[Start of Attachment]
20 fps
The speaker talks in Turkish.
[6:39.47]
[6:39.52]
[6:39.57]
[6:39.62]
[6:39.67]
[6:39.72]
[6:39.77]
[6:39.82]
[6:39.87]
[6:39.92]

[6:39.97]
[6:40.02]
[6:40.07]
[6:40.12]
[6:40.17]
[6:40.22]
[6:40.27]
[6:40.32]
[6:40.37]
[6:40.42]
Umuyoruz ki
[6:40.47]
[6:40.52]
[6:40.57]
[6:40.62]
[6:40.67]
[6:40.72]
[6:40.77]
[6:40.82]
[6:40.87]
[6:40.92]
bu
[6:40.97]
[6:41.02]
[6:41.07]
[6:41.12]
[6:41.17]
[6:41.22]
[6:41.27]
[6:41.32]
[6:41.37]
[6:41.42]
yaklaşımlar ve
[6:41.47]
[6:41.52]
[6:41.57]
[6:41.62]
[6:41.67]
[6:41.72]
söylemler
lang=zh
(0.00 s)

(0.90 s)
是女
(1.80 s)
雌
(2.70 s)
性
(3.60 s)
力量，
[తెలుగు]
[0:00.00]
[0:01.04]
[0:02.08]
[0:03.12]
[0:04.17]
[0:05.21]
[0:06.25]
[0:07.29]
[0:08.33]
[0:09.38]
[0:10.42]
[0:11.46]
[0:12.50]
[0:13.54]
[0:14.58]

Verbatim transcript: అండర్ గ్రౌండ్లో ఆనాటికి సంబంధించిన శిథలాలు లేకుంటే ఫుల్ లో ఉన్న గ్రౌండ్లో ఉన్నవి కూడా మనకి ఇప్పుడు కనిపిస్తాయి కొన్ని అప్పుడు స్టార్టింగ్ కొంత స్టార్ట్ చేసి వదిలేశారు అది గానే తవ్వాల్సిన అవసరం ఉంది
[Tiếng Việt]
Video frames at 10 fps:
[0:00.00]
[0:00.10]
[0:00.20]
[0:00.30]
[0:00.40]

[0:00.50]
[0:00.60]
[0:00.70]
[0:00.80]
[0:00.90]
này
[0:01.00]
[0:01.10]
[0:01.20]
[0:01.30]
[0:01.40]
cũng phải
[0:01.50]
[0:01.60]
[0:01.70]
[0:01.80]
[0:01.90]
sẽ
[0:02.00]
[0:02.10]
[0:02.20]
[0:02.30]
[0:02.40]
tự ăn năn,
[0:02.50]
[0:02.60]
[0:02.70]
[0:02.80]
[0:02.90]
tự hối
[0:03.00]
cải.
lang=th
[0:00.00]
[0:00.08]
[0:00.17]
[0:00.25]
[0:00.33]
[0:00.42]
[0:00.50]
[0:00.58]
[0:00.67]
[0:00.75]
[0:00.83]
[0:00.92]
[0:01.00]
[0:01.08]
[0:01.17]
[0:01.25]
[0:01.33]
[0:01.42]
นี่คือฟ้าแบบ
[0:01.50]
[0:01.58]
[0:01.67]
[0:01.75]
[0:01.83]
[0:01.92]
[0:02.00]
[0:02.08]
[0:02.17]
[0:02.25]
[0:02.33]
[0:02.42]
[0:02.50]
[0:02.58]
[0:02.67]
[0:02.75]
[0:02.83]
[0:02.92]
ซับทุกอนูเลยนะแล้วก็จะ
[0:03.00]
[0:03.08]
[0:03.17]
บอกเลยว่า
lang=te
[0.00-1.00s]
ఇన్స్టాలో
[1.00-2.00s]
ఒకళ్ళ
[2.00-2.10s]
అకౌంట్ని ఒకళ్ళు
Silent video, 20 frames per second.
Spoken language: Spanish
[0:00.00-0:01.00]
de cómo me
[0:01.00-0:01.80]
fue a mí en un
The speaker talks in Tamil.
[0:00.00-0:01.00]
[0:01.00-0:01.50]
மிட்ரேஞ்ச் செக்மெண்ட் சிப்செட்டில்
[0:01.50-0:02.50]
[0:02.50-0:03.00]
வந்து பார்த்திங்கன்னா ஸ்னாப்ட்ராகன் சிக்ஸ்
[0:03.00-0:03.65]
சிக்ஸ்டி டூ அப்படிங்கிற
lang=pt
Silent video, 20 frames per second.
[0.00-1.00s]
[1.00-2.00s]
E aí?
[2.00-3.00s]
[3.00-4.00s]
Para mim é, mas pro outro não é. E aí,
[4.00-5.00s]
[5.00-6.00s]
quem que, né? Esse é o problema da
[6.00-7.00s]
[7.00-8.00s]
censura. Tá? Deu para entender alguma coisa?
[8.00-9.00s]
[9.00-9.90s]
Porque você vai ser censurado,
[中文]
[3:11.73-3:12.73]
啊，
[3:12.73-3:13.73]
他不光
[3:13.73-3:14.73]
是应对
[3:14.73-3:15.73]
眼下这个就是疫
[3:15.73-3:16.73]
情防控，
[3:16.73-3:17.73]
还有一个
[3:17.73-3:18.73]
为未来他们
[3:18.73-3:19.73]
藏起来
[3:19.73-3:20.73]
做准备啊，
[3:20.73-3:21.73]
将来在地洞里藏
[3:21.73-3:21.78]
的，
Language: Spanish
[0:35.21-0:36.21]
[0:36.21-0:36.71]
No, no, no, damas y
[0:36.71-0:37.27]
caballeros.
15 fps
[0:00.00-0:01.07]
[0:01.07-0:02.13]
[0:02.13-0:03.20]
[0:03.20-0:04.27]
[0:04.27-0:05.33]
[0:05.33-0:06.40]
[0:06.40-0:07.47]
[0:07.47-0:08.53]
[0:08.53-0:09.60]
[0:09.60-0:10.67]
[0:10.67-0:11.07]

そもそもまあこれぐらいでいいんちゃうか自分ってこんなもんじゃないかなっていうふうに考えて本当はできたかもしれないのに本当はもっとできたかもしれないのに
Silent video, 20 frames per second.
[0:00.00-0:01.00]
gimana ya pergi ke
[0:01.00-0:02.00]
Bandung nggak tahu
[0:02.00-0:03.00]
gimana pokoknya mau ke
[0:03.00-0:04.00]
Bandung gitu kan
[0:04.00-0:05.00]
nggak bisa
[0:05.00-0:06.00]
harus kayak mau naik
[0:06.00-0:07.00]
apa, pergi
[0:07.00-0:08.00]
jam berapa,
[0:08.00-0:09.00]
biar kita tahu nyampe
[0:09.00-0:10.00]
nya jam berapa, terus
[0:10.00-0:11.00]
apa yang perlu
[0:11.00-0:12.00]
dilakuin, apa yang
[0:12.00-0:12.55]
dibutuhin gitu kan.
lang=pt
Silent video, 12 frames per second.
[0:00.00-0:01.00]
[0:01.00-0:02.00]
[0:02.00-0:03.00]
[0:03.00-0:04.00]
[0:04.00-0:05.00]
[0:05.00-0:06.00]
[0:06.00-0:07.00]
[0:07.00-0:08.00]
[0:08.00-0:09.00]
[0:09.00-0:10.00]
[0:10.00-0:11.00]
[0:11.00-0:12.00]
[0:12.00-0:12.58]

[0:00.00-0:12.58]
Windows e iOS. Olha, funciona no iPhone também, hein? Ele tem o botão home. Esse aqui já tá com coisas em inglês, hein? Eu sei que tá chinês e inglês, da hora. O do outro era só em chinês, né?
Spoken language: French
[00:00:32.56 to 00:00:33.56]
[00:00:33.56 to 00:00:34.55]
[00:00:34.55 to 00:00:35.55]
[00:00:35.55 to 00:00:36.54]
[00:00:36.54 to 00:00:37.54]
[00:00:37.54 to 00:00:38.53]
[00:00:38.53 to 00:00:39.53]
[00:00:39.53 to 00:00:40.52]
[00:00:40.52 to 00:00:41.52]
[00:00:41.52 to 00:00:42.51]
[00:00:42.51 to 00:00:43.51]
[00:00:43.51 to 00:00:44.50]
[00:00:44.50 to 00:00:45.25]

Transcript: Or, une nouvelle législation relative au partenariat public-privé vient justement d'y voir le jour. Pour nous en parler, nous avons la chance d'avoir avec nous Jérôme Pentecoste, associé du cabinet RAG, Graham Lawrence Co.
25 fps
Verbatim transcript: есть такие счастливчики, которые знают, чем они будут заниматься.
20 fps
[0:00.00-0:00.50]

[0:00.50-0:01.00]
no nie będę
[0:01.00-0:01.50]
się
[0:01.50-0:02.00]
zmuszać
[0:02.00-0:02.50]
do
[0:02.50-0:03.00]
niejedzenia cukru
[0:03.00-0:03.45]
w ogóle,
[End of Attachment]
Look over the listing above and copy each line that contains "Verbatim".

Verbatim transcript: అండర్ గ్రౌండ్లో ఆనాటికి సంబంధించిన శిథలాలు లేకుంటే ఫుల్ లో ఉన్న గ్రౌండ్లో ఉన్నవి కూడా మనకి ఇప్పుడు కనిపిస్తాయి కొన్ని అప్పుడు స్టార్టింగ్ కొంత స్టార్ట్ చేసి వదిలేశారు అది గానే తవ్వాల్సిన అవసరం ఉంది
Verbatim transcript: есть такие счастливчики, которые знают, чем они будут заниматься.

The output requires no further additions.